### [Work to be completed]
Pictures aside, can you reproduce the records word for word?
[Dataset excerpts]
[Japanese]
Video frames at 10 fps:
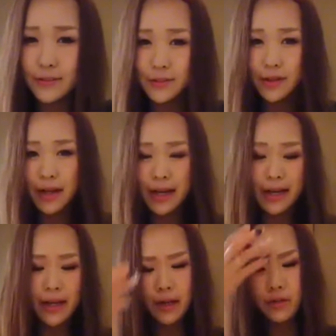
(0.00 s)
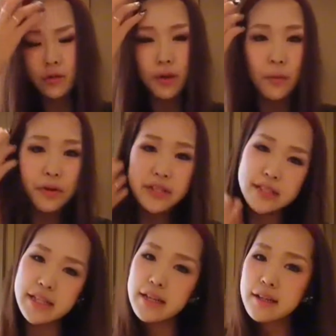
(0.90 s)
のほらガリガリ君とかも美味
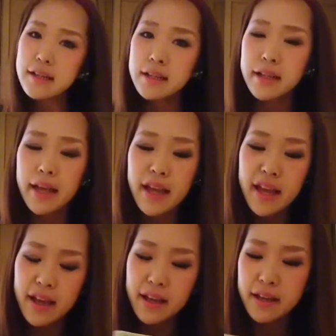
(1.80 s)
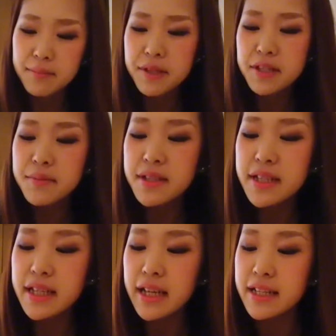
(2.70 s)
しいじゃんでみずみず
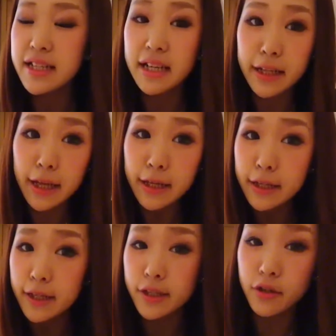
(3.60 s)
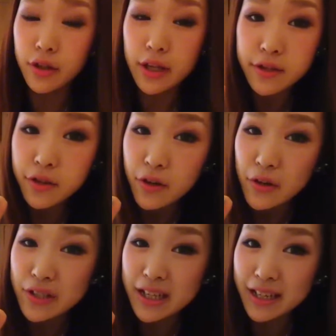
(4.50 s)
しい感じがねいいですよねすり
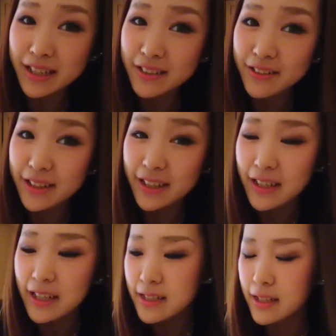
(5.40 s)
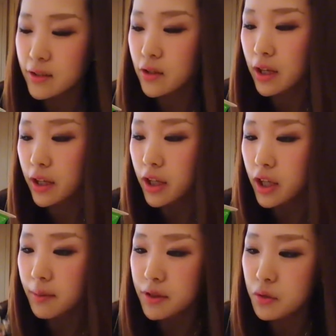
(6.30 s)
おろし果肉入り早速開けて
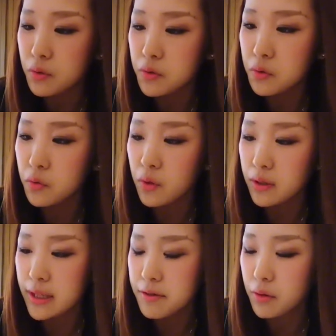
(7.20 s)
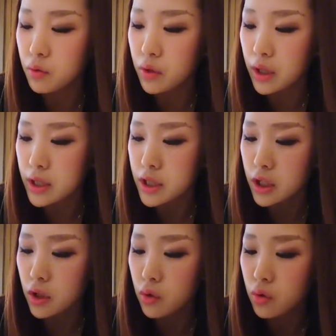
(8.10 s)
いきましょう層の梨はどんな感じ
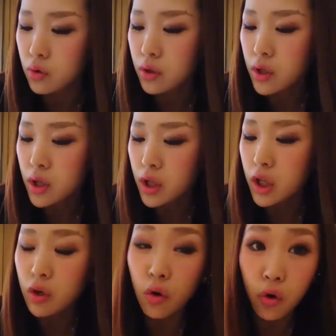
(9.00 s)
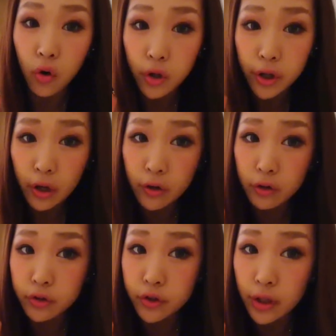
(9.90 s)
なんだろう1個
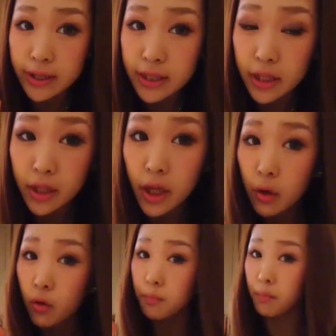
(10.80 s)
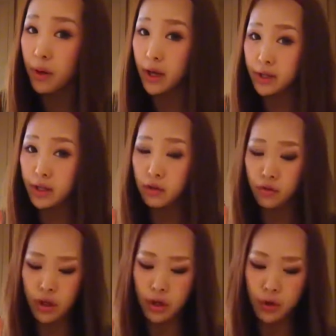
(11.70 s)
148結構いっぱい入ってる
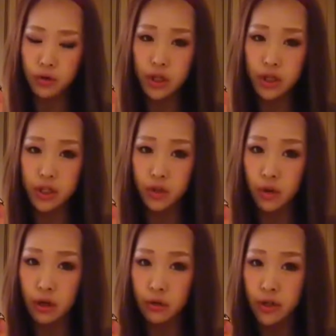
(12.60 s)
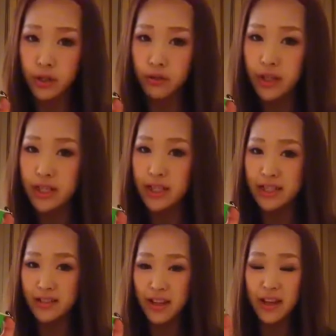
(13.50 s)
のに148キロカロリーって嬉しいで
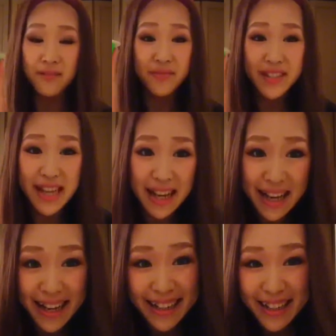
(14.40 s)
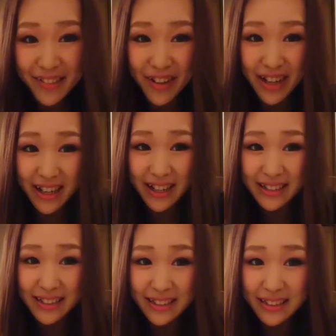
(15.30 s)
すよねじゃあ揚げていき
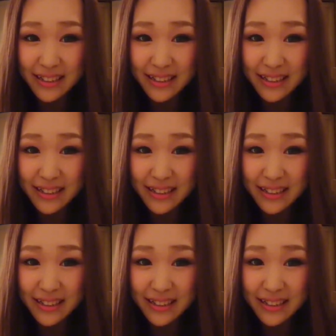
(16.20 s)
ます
[/Dataset excerpts]
### [Solution for this problem]
[Japanese]
Video frames at 10 fps:
(0.00 s)
(0.90 s)
のほらガリガリ君とかも美味
(1.80 s)
(2.70 s)
しいじゃんでみずみず
(3.60 s)
(4.50 s)
しい感じがねいいですよねすり
(5.40 s)
(6.30 s)
おろし果肉入り早速開けて
(7.20 s)
(8.10 s)
いきましょう層の梨はどんな感じ
(9.00 s)
(9.90 s)
なんだろう1個
(10.80 s)
(11.70 s)
148結構いっぱい入ってる
(12.60 s)
(13.50 s)
のに148キロカロリーって嬉しいで
(14.40 s)
(15.30 s)
すよねじゃあ揚げていき
(16.20 s)
ます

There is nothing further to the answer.